Judith Greenwood, who is Executive Director of the CHS Allianceexternal link, believes complete transparency is key. “It’s very important that when this (fraud) actually happens, we need to be transparent about it, and absolutely ensure that action is taken.”
CHS stands for Core Humanitarian Standards. The Alliance is an umbrella network for aid agencies who have united around a set of nine common standards and principles to improve humanitarian work. The IFRC is a member.
Greenwood believes the IFRC’s statement about the fraud, the actions it has taken so far, and the promise to hold those responsible to account, are good signs. Ironically, the fact that aid agencies are coming clean about financial impropriety might lead some to think misspending is happening more often, when in fact the opposite is more likely to be the case.

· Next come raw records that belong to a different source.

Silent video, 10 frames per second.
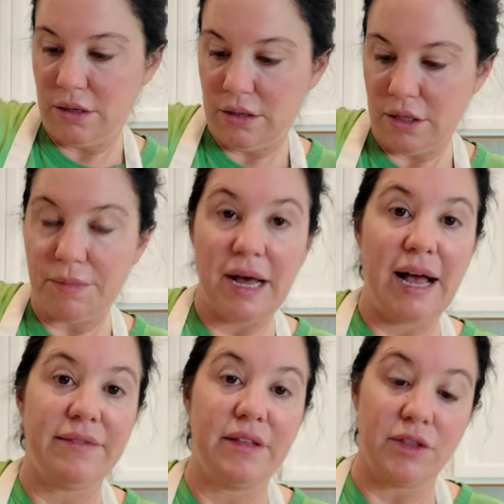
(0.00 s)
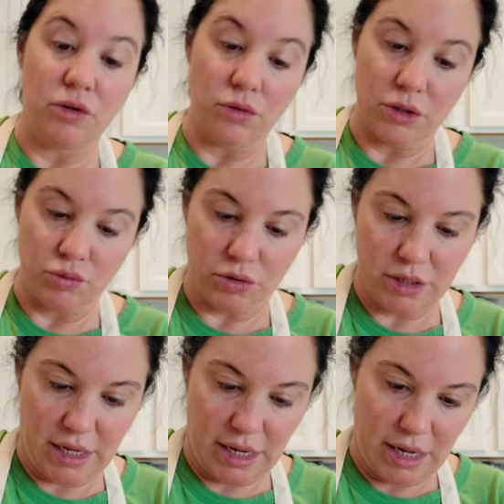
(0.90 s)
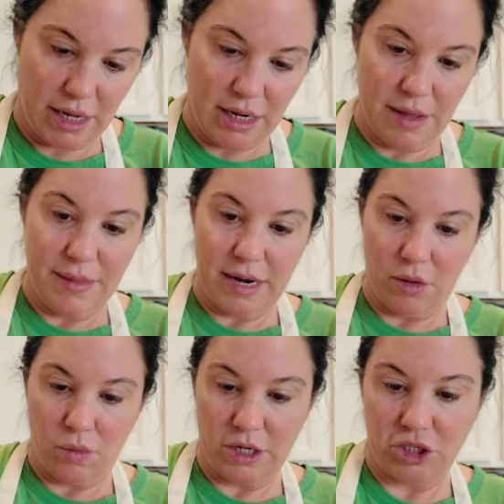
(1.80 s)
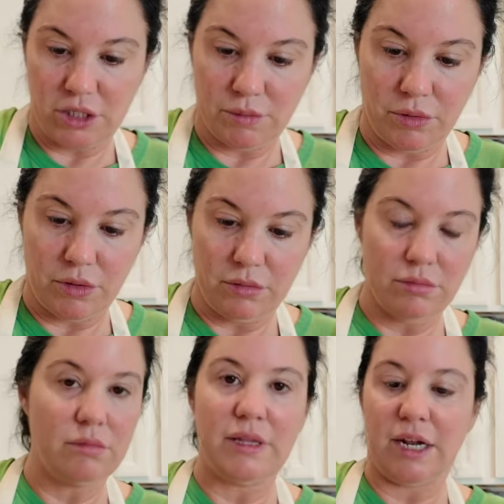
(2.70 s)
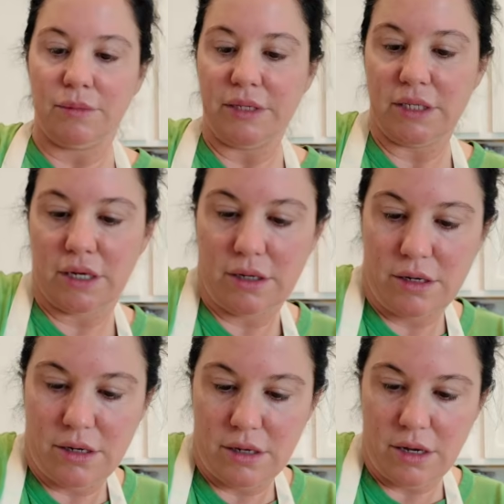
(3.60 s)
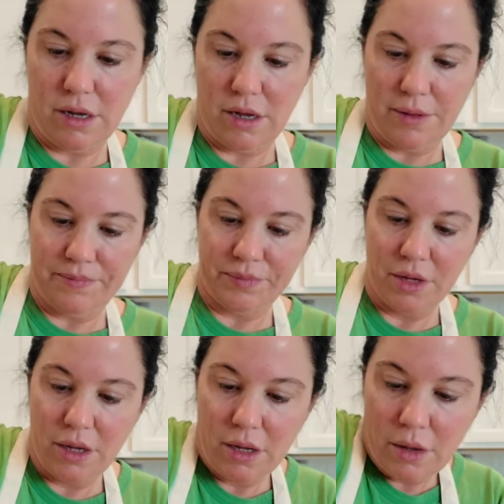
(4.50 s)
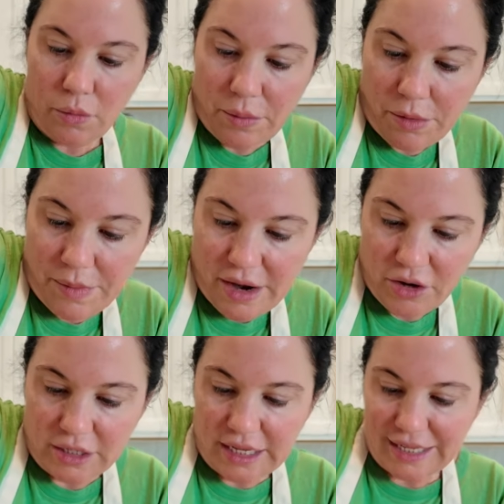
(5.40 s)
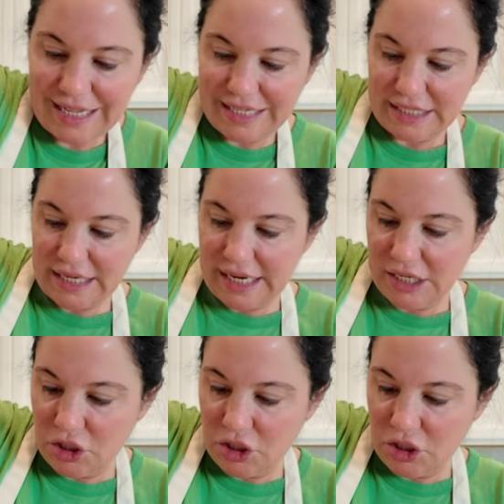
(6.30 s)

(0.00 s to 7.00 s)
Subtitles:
the pot that the noodles were cooking in, and then I'll wash this bowl. That'll be done. We prepared a lot last night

And there is another problem: stepping up fraud prevention measures costs money, and that spend will almost certainly appear in an aid agency’s ‘administration’ budget, opening the door for critics who claim humanitarian organisations are top heavy on bureaucracy.
That is why Greenwood believes accountability and transparency must apply not just to donors, but to recipients. Everyone needs to know that money for an aid project is not only being well spent, but that the project itself is beneficial.
“Accountability is also to the people and communities who are affected by crisis. And I think that combination of the two will help to reassure,” she said.
But she also agrees, however hard aid agencies try, eliminating the risk of corruption altogether may be impossible.
“Practically speaking, adopting our common standards I think helps to minimise [that risk], we’d like to say prevent, but I don’t think that that is realistic,” said Greenwood.